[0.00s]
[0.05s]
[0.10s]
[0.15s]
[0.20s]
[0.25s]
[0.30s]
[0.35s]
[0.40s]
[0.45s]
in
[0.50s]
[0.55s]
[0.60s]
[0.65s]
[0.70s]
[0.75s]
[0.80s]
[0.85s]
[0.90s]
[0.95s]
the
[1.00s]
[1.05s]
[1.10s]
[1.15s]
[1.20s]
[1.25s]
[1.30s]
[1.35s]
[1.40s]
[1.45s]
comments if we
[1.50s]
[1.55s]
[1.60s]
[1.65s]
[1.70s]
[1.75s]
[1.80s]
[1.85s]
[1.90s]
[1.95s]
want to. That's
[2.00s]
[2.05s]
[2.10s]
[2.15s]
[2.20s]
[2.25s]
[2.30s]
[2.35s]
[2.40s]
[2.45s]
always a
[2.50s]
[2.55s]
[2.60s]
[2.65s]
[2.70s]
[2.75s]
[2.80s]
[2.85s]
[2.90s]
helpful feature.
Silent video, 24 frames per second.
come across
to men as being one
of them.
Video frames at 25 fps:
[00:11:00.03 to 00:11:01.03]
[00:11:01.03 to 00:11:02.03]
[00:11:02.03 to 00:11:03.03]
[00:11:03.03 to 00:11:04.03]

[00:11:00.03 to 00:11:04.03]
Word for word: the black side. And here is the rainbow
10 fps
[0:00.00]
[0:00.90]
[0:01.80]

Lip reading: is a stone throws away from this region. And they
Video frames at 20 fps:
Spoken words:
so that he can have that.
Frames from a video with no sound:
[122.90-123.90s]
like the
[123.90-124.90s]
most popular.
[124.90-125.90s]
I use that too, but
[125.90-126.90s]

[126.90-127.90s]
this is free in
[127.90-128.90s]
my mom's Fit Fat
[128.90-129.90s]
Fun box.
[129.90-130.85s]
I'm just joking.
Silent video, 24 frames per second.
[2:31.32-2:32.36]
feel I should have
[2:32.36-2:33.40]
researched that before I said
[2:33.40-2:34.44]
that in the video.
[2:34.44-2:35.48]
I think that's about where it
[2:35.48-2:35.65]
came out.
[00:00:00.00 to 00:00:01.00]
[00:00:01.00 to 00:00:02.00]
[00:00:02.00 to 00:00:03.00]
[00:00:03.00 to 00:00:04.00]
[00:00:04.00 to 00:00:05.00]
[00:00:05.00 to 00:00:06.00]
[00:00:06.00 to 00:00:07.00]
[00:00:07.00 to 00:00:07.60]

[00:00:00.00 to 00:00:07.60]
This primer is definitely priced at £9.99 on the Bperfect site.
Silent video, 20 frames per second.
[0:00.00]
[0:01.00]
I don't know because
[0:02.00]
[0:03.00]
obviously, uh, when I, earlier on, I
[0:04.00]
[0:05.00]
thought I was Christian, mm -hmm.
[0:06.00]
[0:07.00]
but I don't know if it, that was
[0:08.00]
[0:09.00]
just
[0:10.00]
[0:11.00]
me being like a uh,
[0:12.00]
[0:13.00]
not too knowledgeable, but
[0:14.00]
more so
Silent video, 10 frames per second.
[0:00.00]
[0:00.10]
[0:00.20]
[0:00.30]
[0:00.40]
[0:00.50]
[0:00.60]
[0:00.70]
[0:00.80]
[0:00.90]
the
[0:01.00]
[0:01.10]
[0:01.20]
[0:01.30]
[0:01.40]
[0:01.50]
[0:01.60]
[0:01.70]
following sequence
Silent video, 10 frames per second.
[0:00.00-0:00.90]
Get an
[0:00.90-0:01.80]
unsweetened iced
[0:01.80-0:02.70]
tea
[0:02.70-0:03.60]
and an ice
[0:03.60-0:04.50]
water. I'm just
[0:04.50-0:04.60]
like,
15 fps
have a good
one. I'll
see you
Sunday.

- - -

REQUIREMENT |
The response should consist of all the entries, transcribed exactly.

EXPECTED ANSWER |
[0.00s]
[0.05s]
[0.10s]
[0.15s]
[0.20s]
[0.25s]
[0.30s]
[0.35s]
[0.40s]
[0.45s]
in
[0.50s]
[0.55s]
[0.60s]
[0.65s]
[0.70s]
[0.75s]
[0.80s]
[0.85s]
[0.90s]
[0.95s]
the
[1.00s]
[1.05s]
[1.10s]
[1.15s]
[1.20s]
[1.25s]
[1.30s]
[1.35s]
[1.40s]
[1.45s]
comments if we
[1.50s]
[1.55s]
[1.60s]
[1.65s]
[1.70s]
[1.75s]
[1.80s]
[1.85s]
[1.90s]
[1.95s]
want to. That's
[2.00s]
[2.05s]
[2.10s]
[2.15s]
[2.20s]
[2.25s]
[2.30s]
[2.35s]
[2.40s]
[2.45s]
always a
[2.50s]
[2.55s]
[2.60s]
[2.65s]
[2.70s]
[2.75s]
[2.80s]
[2.85s]
[2.90s]
helpful feature.
Silent video, 24 frames per second.
come across
to men as being one
of them.
Video frames at 25 fps:
[00:11:00.03 to 00:11:01.03]
[00:11:01.03 to 00:11:02.03]
[00:11:02.03 to 00:11:03.03]
[00:11:03.03 to 00:11:04.03]

[00:11:00.03 to 00:11:04.03]
Word for word: the black side. And here is the rainbow
10 fps
[0:00.00]
[0:00.90]
[0:01.80]

Lip reading: is a stone throws away from this region. And they
Video frames at 20 fps:
Spoken words:
so that he can have that.
Frames from a video with no sound:
[122.90-123.90s]
like the
[123.90-124.90s]
most popular.
[124.90-125.90s]
I use that too, but
[125.90-126.90s]

[126.90-127.90s]
this is free in
[127.90-128.90s]
my mom's Fit Fat
[128.90-129.90s]
Fun box.
[129.90-130.85s]
I'm just joking.
Silent video, 24 frames per second.
[2:31.32-2:32.36]
feel I should have
[2:32.36-2:33.40]
researched that before I said
[2:33.40-2:34.44]
that in the video.
[2:34.44-2:35.48]
I think that's about where it
[2:35.48-2:35.65]
came out.
[00:00:00.00 to 00:00:01.00]
[00:00:01.00 to 00:00:02.00]
[00:00:02.00 to 00:00:03.00]
[00:00:03.00 to 00:00:04.00]
[00:00:04.00 to 00:00:05.00]
[00:00:05.00 to 00:00:06.00]
[00:00:06.00 to 00:00:07.00]
[00:00:07.00 to 00:00:07.60]

[00:00:00.00 to 00:00:07.60]
This primer is definitely priced at £9.99 on the Bperfect site.
Silent video, 20 frames per second.
[0:00.00]
[0:01.00]
I don't know because
[0:02.00]
[0:03.00]
obviously, uh, when I, earlier on, I
[0:04.00]
[0:05.00]
thought I was Christian, mm -hmm.
[0:06.00]
[0:07.00]
but I don't know if it, that was
[0:08.00]
[0:09.00]
just
[0:10.00]
[0:11.00]
me being like a uh,
[0:12.00]
[0:13.00]
not too knowledgeable, but
[0:14.00]
more so
Silent video, 10 frames per second.
[0:00.00]
[0:00.10]
[0:00.20]
[0:00.30]
[0:00.40]
[0:00.50]
[0:00.60]
[0:00.70]
[0:00.80]
[0:00.90]
the
[0:01.00]
[0:01.10]
[0:01.20]
[0:01.30]
[0:01.40]
[0:01.50]
[0:01.60]
[0:01.70]
following sequence
Silent video, 10 frames per second.
[0:00.00-0:00.90]
Get an
[0:00.90-0:01.80]
unsweetened iced
[0:01.80-0:02.70]
tea
[0:02.70-0:03.60]
and an ice
[0:03.60-0:04.50]
water. I'm just
[0:04.50-0:04.60]
like,
15 fps
have a good
one. I'll
see you
Sunday.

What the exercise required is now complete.